> _What you will do_:
Give back each entry verbatim.

------ Records supplied ------

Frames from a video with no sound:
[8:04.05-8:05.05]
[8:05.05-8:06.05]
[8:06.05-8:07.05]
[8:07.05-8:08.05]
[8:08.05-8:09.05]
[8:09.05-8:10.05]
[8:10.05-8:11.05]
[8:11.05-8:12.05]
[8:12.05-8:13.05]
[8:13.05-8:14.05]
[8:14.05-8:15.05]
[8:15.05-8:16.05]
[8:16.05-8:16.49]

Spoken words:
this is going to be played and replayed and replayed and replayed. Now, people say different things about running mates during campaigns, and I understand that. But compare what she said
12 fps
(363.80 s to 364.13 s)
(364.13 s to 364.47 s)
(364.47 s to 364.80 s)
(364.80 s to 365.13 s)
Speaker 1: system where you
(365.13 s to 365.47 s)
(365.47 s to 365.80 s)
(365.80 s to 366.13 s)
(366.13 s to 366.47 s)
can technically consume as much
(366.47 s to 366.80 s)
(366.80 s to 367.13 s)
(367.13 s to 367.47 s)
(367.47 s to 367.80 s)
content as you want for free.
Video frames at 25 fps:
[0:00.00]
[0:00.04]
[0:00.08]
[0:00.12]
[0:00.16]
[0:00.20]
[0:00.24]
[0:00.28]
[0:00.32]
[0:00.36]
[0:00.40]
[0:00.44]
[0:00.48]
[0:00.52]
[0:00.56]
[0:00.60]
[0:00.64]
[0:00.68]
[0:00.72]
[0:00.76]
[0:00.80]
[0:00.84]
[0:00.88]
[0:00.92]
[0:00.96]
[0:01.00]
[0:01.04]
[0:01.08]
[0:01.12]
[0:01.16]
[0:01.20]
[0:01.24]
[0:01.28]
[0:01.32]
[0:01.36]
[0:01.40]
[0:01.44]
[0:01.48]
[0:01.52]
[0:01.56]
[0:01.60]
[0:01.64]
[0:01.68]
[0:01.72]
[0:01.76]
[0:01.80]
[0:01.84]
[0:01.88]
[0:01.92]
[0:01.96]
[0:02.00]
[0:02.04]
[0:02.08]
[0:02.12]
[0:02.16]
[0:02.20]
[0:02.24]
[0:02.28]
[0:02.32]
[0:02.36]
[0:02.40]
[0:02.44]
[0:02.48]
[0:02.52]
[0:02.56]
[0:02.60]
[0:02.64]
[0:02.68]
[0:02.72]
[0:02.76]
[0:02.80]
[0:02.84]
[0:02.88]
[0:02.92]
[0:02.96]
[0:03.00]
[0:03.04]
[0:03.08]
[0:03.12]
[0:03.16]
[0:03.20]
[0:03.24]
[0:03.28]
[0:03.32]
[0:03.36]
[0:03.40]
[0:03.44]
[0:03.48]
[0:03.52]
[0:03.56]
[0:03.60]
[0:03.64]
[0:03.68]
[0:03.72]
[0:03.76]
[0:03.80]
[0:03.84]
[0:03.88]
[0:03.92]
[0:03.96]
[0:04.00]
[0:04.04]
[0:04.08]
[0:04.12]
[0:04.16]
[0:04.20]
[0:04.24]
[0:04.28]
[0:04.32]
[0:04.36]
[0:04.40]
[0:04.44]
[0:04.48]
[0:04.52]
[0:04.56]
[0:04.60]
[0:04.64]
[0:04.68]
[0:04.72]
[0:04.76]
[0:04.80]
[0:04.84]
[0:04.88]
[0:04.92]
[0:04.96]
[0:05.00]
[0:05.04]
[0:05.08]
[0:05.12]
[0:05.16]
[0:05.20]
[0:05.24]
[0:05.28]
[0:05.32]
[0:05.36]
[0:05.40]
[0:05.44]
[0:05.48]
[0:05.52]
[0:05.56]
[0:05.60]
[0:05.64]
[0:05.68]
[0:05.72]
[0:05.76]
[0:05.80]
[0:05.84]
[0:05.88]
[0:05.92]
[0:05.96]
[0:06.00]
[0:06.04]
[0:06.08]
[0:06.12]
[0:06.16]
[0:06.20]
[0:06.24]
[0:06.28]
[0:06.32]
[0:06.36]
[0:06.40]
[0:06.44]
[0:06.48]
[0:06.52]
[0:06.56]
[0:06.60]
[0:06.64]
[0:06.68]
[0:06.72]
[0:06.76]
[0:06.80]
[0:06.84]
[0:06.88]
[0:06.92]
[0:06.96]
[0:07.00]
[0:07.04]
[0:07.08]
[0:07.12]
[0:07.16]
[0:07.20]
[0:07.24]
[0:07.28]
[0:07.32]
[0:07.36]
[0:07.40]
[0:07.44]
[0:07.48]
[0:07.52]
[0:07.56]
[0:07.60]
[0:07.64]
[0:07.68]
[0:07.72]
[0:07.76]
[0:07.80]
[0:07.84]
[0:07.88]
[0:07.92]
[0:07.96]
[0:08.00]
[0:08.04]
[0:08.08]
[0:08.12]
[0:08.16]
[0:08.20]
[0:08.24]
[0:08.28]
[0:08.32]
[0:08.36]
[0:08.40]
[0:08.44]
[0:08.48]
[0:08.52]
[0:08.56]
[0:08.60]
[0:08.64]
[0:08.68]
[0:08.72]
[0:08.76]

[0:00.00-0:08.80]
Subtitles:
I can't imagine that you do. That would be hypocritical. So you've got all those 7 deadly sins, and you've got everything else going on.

------

> _Your solution_:
Frames from a video with no sound:
[8:04.05-8:05.05]
[8:05.05-8:06.05]
[8:06.05-8:07.05]
[8:07.05-8:08.05]
[8:08.05-8:09.05]
[8:09.05-8:10.05]
[8:10.05-8:11.05]
[8:11.05-8:12.05]
[8:12.05-8:13.05]
[8:13.05-8:14.05]
[8:14.05-8:15.05]
[8:15.05-8:16.05]
[8:16.05-8:16.49]

Spoken words:
this is going to be played and replayed and replayed and replayed. Now, people say different things about running mates during campaigns, and I understand that. But compare what she said
12 fps
(363.80 s to 364.13 s)
(364.13 s to 364.47 s)
(364.47 s to 364.80 s)
(364.80 s to 365.13 s)
Speaker 1: system where you
(365.13 s to 365.47 s)
(365.47 s to 365.80 s)
(365.80 s to 366.13 s)
(366.13 s to 366.47 s)
can technically consume as much
(366.47 s to 366.80 s)
(366.80 s to 367.13 s)
(367.13 s to 367.47 s)
(367.47 s to 367.80 s)
content as you want for free.
Video frames at 25 fps:
[0:00.00]
[0:00.04]
[0:00.08]
[0:00.12]
[0:00.16]
[0:00.20]
[0:00.24]
[0:00.28]
[0:00.32]
[0:00.36]
[0:00.40]
[0:00.44]
[0:00.48]
[0:00.52]
[0:00.56]
[0:00.60]
[0:00.64]
[0:00.68]
[0:00.72]
[0:00.76]
[0:00.80]
[0:00.84]
[0:00.88]
[0:00.92]
[0:00.96]
[0:01.00]
[0:01.04]
[0:01.08]
[0:01.12]
[0:01.16]
[0:01.20]
[0:01.24]
[0:01.28]
[0:01.32]
[0:01.36]
[0:01.40]
[0:01.44]
[0:01.48]
[0:01.52]
[0:01.56]
[0:01.60]
[0:01.64]
[0:01.68]
[0:01.72]
[0:01.76]
[0:01.80]
[0:01.84]
[0:01.88]
[0:01.92]
[0:01.96]
[0:02.00]
[0:02.04]
[0:02.08]
[0:02.12]
[0:02.16]
[0:02.20]
[0:02.24]
[0:02.28]
[0:02.32]
[0:02.36]
[0:02.40]
[0:02.44]
[0:02.48]
[0:02.52]
[0:02.56]
[0:02.60]
[0:02.64]
[0:02.68]
[0:02.72]
[0:02.76]
[0:02.80]
[0:02.84]
[0:02.88]
[0:02.92]
[0:02.96]
[0:03.00]
[0:03.04]
[0:03.08]
[0:03.12]
[0:03.16]
[0:03.20]
[0:03.24]
[0:03.28]
[0:03.32]
[0:03.36]
[0:03.40]
[0:03.44]
[0:03.48]
[0:03.52]
[0:03.56]
[0:03.60]
[0:03.64]
[0:03.68]
[0:03.72]
[0:03.76]
[0:03.80]
[0:03.84]
[0:03.88]
[0:03.92]
[0:03.96]
[0:04.00]
[0:04.04]
[0:04.08]
[0:04.12]
[0:04.16]
[0:04.20]
[0:04.24]
[0:04.28]
[0:04.32]
[0:04.36]
[0:04.40]
[0:04.44]
[0:04.48]
[0:04.52]
[0:04.56]
[0:04.60]
[0:04.64]
[0:04.68]
[0:04.72]
[0:04.76]
[0:04.80]
[0:04.84]
[0:04.88]
[0:04.92]
[0:04.96]
[0:05.00]
[0:05.04]
[0:05.08]
[0:05.12]
[0:05.16]
[0:05.20]
[0:05.24]
[0:05.28]
[0:05.32]
[0:05.36]
[0:05.40]
[0:05.44]
[0:05.48]
[0:05.52]
[0:05.56]
[0:05.60]
[0:05.64]
[0:05.68]
[0:05.72]
[0:05.76]
[0:05.80]
[0:05.84]
[0:05.88]
[0:05.92]
[0:05.96]
[0:06.00]
[0:06.04]
[0:06.08]
[0:06.12]
[0:06.16]
[0:06.20]
[0:06.24]
[0:06.28]
[0:06.32]
[0:06.36]
[0:06.40]
[0:06.44]
[0:06.48]
[0:06.52]
[0:06.56]
[0:06.60]
[0:06.64]
[0:06.68]
[0:06.72]
[0:06.76]
[0:06.80]
[0:06.84]
[0:06.88]
[0:06.92]
[0:06.96]
[0:07.00]
[0:07.04]
[0:07.08]
[0:07.12]
[0:07.16]
[0:07.20]
[0:07.24]
[0:07.28]
[0:07.32]
[0:07.36]
[0:07.40]
[0:07.44]
[0:07.48]
[0:07.52]
[0:07.56]
[0:07.60]
[0:07.64]
[0:07.68]
[0:07.72]
[0:07.76]
[0:07.80]
[0:07.84]
[0:07.88]
[0:07.92]
[0:07.96]
[0:08.00]
[0:08.04]
[0:08.08]
[0:08.12]
[0:08.16]
[0:08.20]
[0:08.24]
[0:08.28]
[0:08.32]
[0:08.36]
[0:08.40]
[0:08.44]
[0:08.48]
[0:08.52]
[0:08.56]
[0:08.60]
[0:08.64]
[0:08.68]
[0:08.72]
[0:08.76]

[0:00.00-0:08.80]
Subtitles:
I can't imagine that you do. That would be hypocritical. So you've got all those 7 deadly sins, and you've got everything else going on.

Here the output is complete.